After great troubles our lives rearrange themselves in new forms, which last only until some later evil arises therefrom to alter them once more, and these latter in their turn are subject to further changes, so that from cradle to tomb our fortunes alter in divers ways every moment of our existence.
So the prodigal son had returned after his perilous wanderings in far lands, and his home circle killed the fatted calf and made merry in token of rejoicing. When Una saw how haggard the young man was in appearance and how depressed in mind, she felt deeply grateful to Providence that the chance words of Nestley had led her to write the letter which had induced her lover to return.
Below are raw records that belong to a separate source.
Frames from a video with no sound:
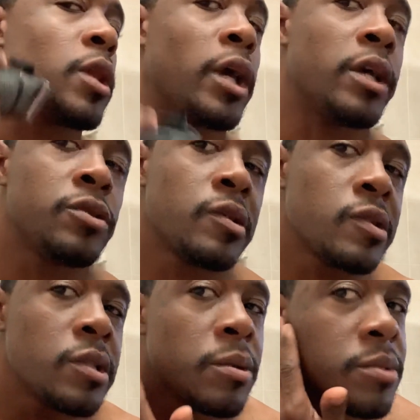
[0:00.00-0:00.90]
As you can
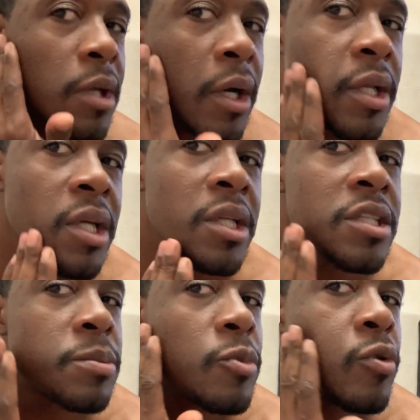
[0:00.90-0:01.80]
see, it's starting to get it
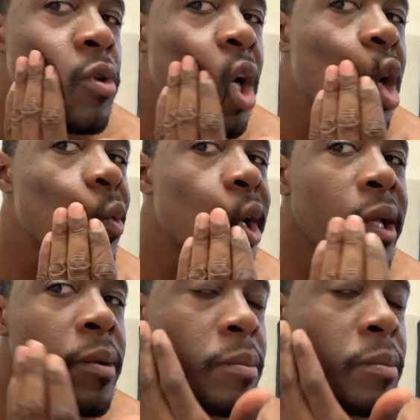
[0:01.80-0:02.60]
smooth already.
Now that he was once more by her side she determined that nothing should every part them again, and longed eagerly for the marriage to take place which should give her the right to go through life by his side. Doubtless many people would consider such longing hardly compatible with maiden modesty, but Una was too pure and sensible a woman to look at things in such a false light. She ardently loved Reginald and he returned that love, why then should she, for the sake of conventional appearance, risk her life's happiness by delay, seeing that everything was now at stake? No! she was determined to get married to Reginald as soon as possible, so that he would not be lured to destruction by evil counsel and wicked companions. It was not that she mistrusted her lover, for she well knew his straightforward, honourable nature, but it was better to leave nothing to chance, as even the strongest of men is not proof against temptation.